ACTIVITY: Set down the lines below, exactly, starting at the one that contains "(104.95 s to 105.95 s)" and stopping at the last line, inclusive. Omit pictures.

DATA TO USE:
┏━━

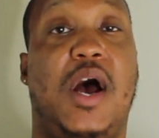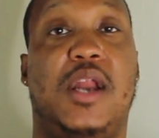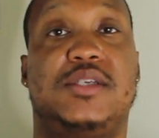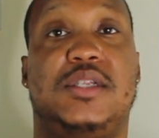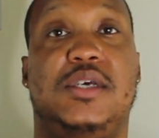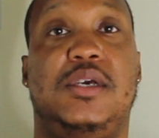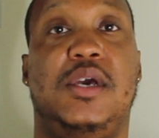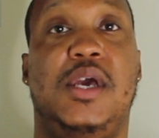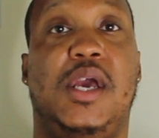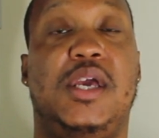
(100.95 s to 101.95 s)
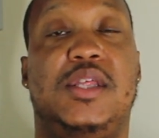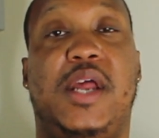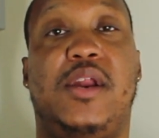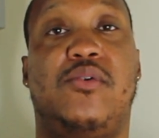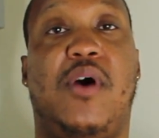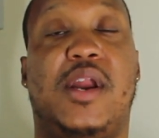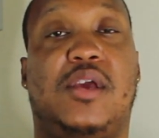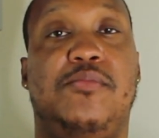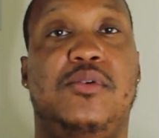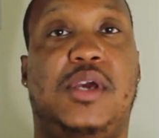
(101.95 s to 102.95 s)
Honestly, either they don't know how to
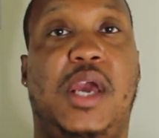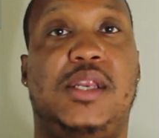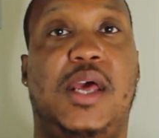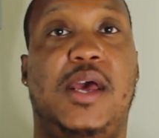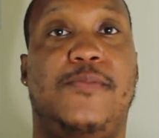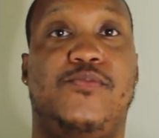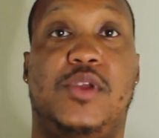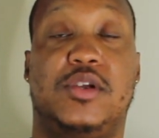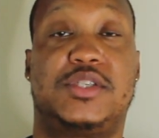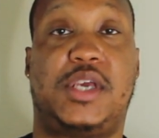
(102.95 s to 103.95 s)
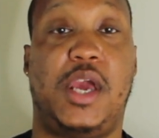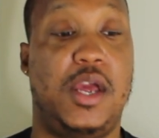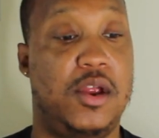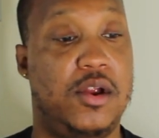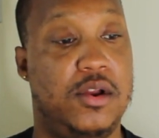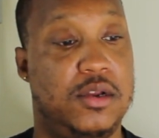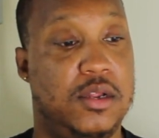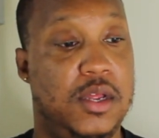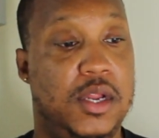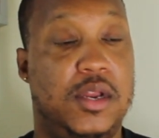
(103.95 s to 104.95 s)
communicate that, they're scared,
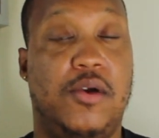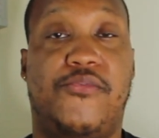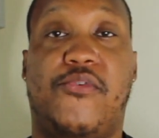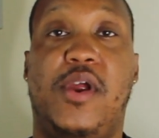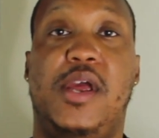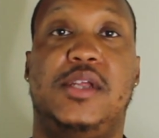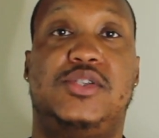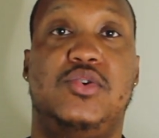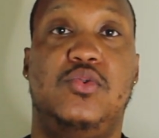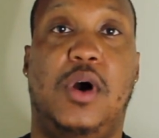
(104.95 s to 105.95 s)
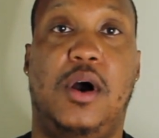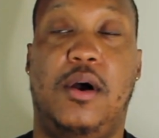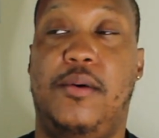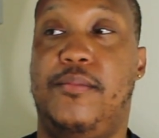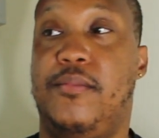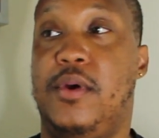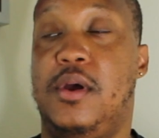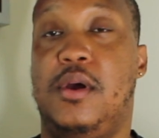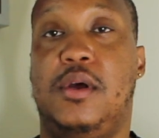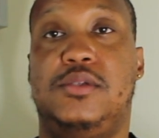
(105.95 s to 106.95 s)
they're afraid to
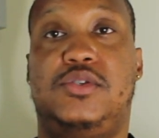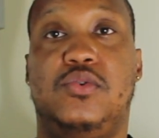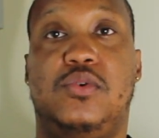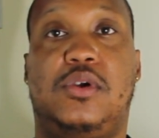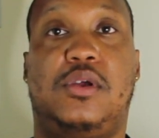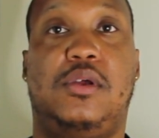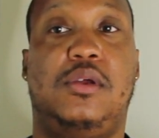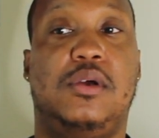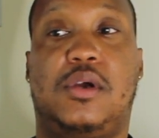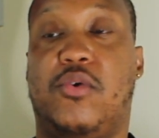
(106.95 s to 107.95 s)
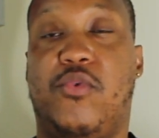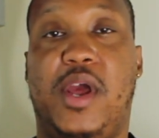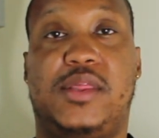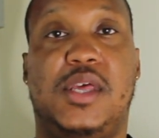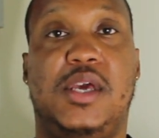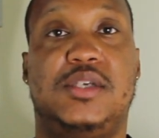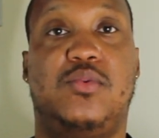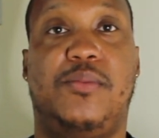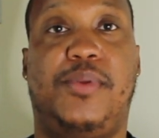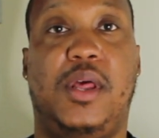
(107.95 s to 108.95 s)
correct things
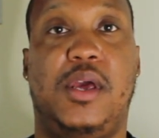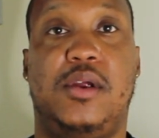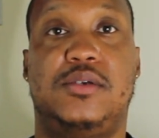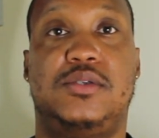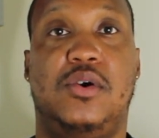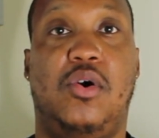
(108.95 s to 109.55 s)
with players,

┗━━

EXERCISE RESULT:
(104.95 s to 105.95 s)
(105.95 s to 106.95 s)
they're afraid to
(106.95 s to 107.95 s)
(107.95 s to 108.95 s)
correct things
(108.95 s to 109.55 s)
with players,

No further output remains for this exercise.